==== Available data ====

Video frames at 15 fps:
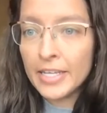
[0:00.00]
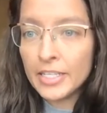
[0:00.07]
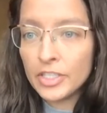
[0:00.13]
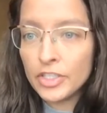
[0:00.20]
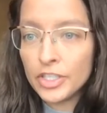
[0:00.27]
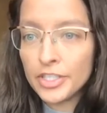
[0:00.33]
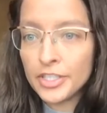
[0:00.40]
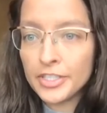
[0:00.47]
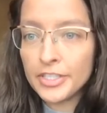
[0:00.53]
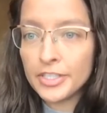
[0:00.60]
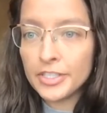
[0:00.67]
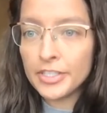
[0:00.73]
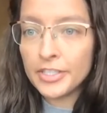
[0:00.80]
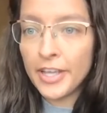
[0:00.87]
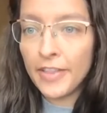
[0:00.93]

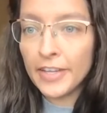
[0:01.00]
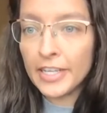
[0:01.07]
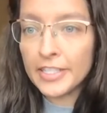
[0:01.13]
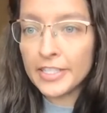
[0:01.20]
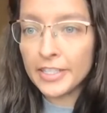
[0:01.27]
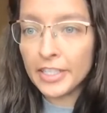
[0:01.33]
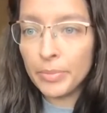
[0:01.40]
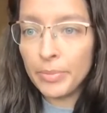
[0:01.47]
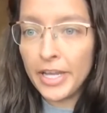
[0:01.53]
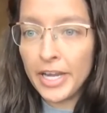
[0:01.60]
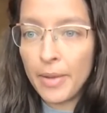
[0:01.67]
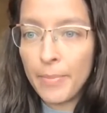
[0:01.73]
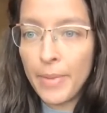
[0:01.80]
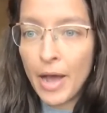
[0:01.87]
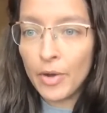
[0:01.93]
just telling us a little bit
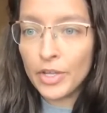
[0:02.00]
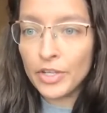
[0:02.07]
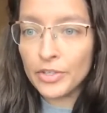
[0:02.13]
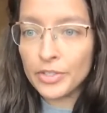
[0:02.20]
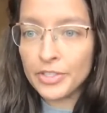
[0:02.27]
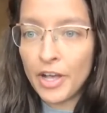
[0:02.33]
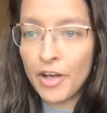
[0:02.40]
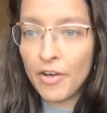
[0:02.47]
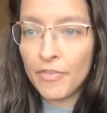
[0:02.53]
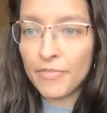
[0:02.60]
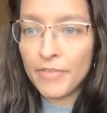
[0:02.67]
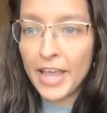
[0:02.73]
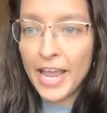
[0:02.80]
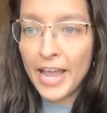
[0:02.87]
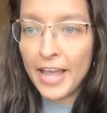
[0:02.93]
about yourself
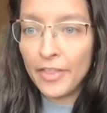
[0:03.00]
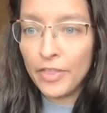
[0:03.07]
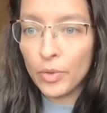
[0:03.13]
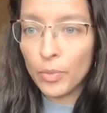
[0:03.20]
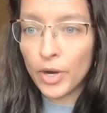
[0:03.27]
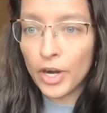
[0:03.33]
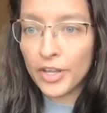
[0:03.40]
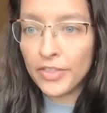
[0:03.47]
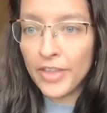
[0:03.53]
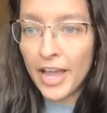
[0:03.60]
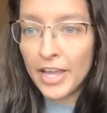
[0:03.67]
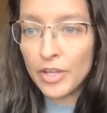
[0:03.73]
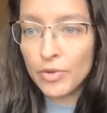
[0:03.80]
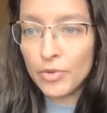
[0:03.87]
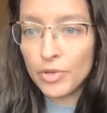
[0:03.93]
and the work
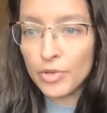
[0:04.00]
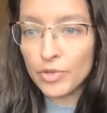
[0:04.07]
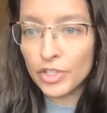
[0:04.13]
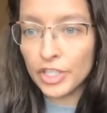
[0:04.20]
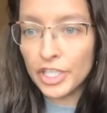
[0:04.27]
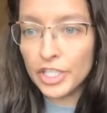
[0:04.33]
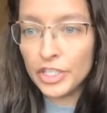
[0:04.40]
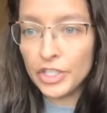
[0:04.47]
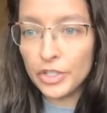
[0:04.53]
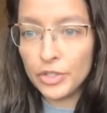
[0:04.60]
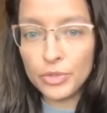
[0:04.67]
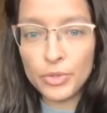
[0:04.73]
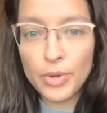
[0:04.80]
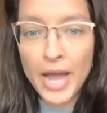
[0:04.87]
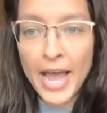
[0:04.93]
that you usually
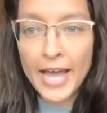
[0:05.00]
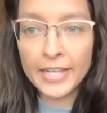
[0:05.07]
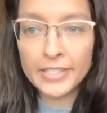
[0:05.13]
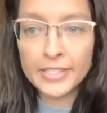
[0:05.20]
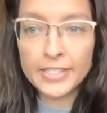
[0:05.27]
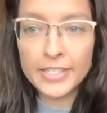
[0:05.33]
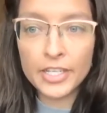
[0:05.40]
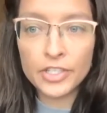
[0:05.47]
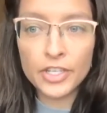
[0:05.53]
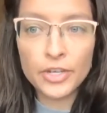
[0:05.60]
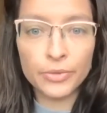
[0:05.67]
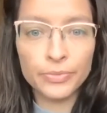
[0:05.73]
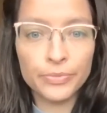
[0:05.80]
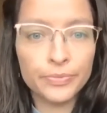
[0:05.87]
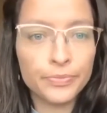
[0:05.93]
do at CSU.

====

_Problem requirements_
Every entry above is to be printed again exactly, pictures omitted.

_Task response_
Video frames at 15 fps:
[0:00.00]
[0:00.07]
[0:00.13]
[0:00.20]
[0:00.27]
[0:00.33]
[0:00.40]
[0:00.47]
[0:00.53]
[0:00.60]
[0:00.67]
[0:00.73]
[0:00.80]
[0:00.87]
[0:00.93]

[0:01.00]
[0:01.07]
[0:01.13]
[0:01.20]
[0:01.27]
[0:01.33]
[0:01.40]
[0:01.47]
[0:01.53]
[0:01.60]
[0:01.67]
[0:01.73]
[0:01.80]
[0:01.87]
[0:01.93]
just telling us a little bit
[0:02.00]
[0:02.07]
[0:02.13]
[0:02.20]
[0:02.27]
[0:02.33]
[0:02.40]
[0:02.47]
[0:02.53]
[0:02.60]
[0:02.67]
[0:02.73]
[0:02.80]
[0:02.87]
[0:02.93]
about yourself
[0:03.00]
[0:03.07]
[0:03.13]
[0:03.20]
[0:03.27]
[0:03.33]
[0:03.40]
[0:03.47]
[0:03.53]
[0:03.60]
[0:03.67]
[0:03.73]
[0:03.80]
[0:03.87]
[0:03.93]
and the work
[0:04.00]
[0:04.07]
[0:04.13]
[0:04.20]
[0:04.27]
[0:04.33]
[0:04.40]
[0:04.47]
[0:04.53]
[0:04.60]
[0:04.67]
[0:04.73]
[0:04.80]
[0:04.87]
[0:04.93]
that you usually
[0:05.00]
[0:05.07]
[0:05.13]
[0:05.20]
[0:05.27]
[0:05.33]
[0:05.40]
[0:05.47]
[0:05.53]
[0:05.60]
[0:05.67]
[0:05.73]
[0:05.80]
[0:05.87]
[0:05.93]
do at CSU.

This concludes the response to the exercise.